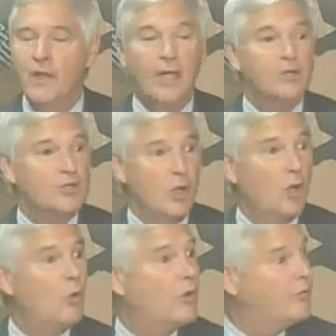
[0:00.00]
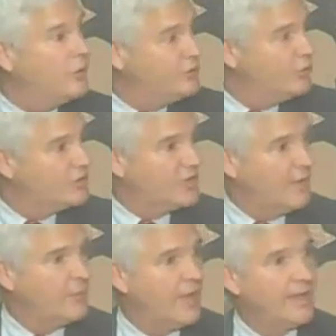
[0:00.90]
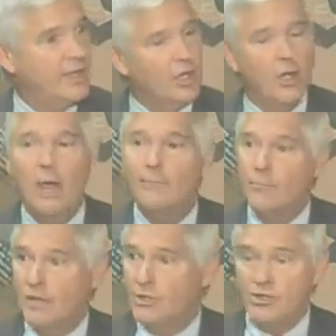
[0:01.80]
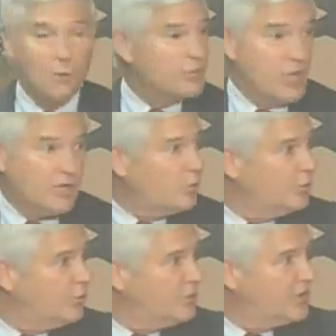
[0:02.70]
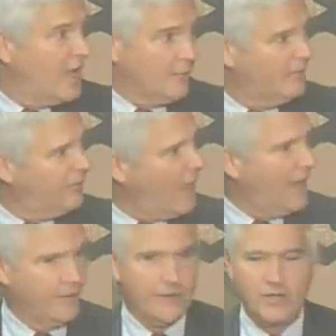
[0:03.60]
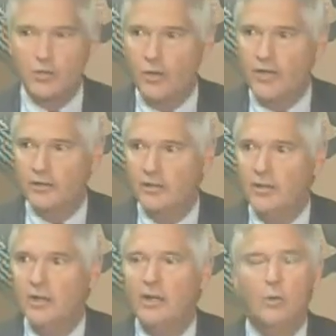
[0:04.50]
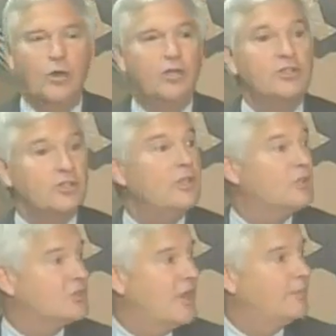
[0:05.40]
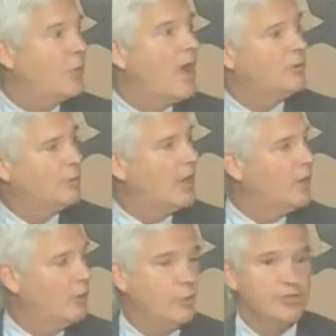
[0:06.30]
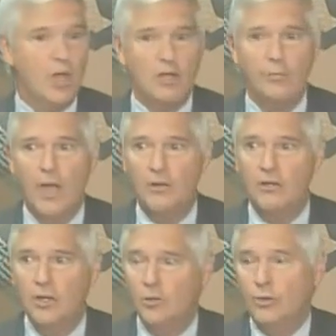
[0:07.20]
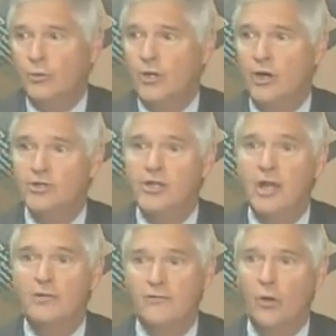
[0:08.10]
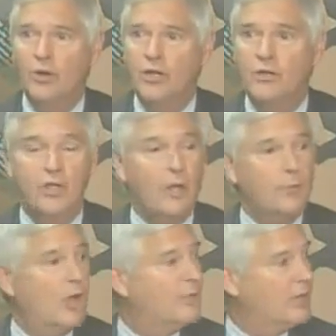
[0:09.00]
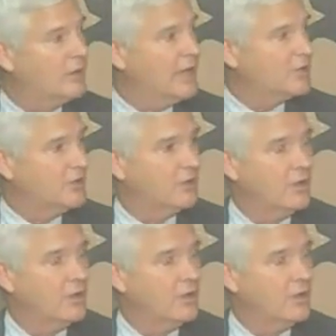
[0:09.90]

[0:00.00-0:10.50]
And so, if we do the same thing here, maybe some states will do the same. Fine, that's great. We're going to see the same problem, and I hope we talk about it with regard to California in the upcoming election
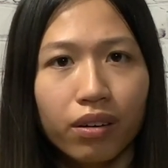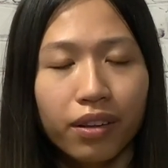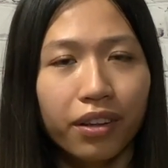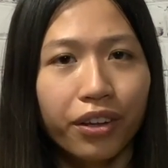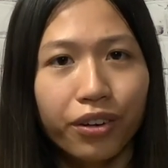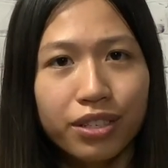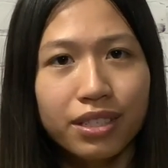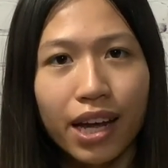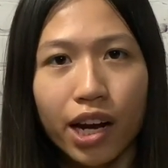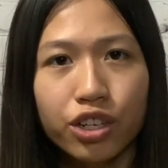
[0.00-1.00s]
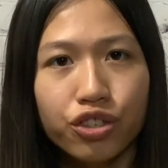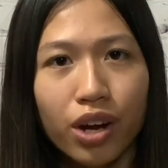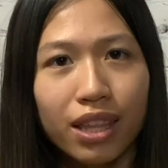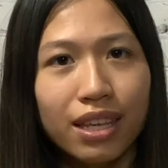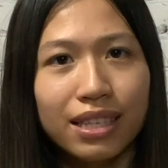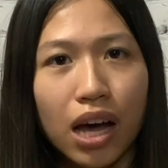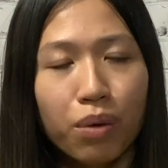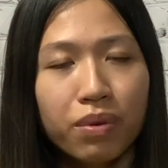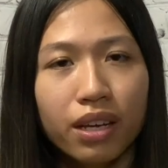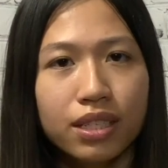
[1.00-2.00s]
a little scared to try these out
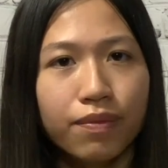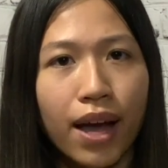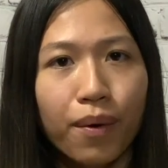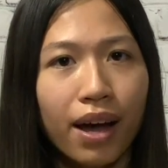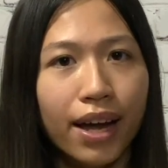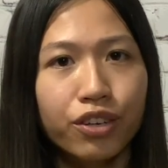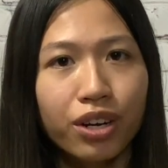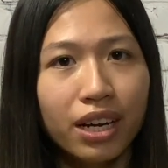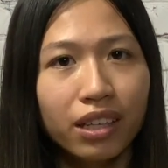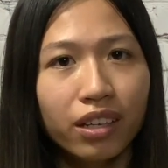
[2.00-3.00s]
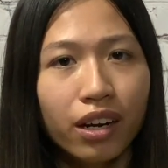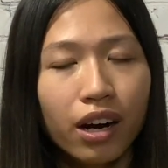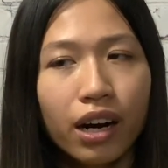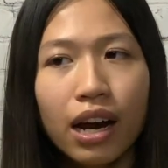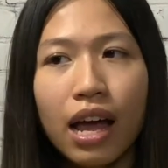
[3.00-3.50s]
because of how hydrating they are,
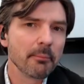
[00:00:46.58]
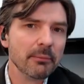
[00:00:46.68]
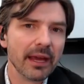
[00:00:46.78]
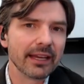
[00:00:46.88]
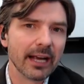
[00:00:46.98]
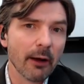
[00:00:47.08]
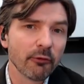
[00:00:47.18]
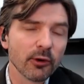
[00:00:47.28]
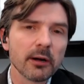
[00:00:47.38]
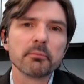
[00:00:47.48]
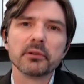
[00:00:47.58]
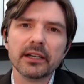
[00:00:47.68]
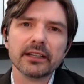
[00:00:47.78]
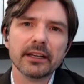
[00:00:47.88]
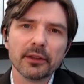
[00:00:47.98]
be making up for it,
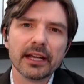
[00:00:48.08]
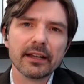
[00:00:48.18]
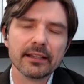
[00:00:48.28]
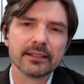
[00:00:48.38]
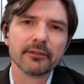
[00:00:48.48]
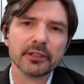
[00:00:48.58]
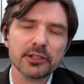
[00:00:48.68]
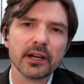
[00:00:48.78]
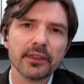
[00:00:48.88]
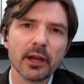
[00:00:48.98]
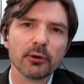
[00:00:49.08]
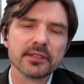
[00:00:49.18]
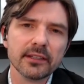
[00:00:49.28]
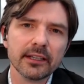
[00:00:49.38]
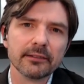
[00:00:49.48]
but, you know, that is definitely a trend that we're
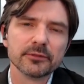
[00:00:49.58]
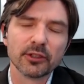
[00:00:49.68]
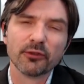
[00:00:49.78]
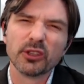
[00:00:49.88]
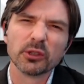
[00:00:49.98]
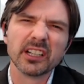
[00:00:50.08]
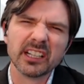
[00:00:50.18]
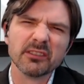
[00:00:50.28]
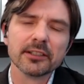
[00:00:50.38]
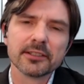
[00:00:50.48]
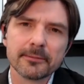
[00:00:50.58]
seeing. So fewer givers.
*****
(WORK ITEM): Locate "[00:00:47.38]" in the listing above, then print exactly the lines from that line through the final one, omitting all pictures.

(ANSWER SECTION):
[00:00:47.38]
[00:00:47.48]
[00:00:47.58]
[00:00:47.68]
[00:00:47.78]
[00:00:47.88]
[00:00:47.98]
be making up for it,
[00:00:48.08]
[00:00:48.18]
[00:00:48.28]
[00:00:48.38]
[00:00:48.48]
[00:00:48.58]
[00:00:48.68]
[00:00:48.78]
[00:00:48.88]
[00:00:48.98]
[00:00:49.08]
[00:00:49.18]
[00:00:49.28]
[00:00:49.38]
[00:00:49.48]
but, you know, that is definitely a trend that we're
[00:00:49.58]
[00:00:49.68]
[00:00:49.78]
[00:00:49.88]
[00:00:49.98]
[00:00:50.08]
[00:00:50.18]
[00:00:50.28]
[00:00:50.38]
[00:00:50.48]
[00:00:50.58]
seeing. So fewer givers.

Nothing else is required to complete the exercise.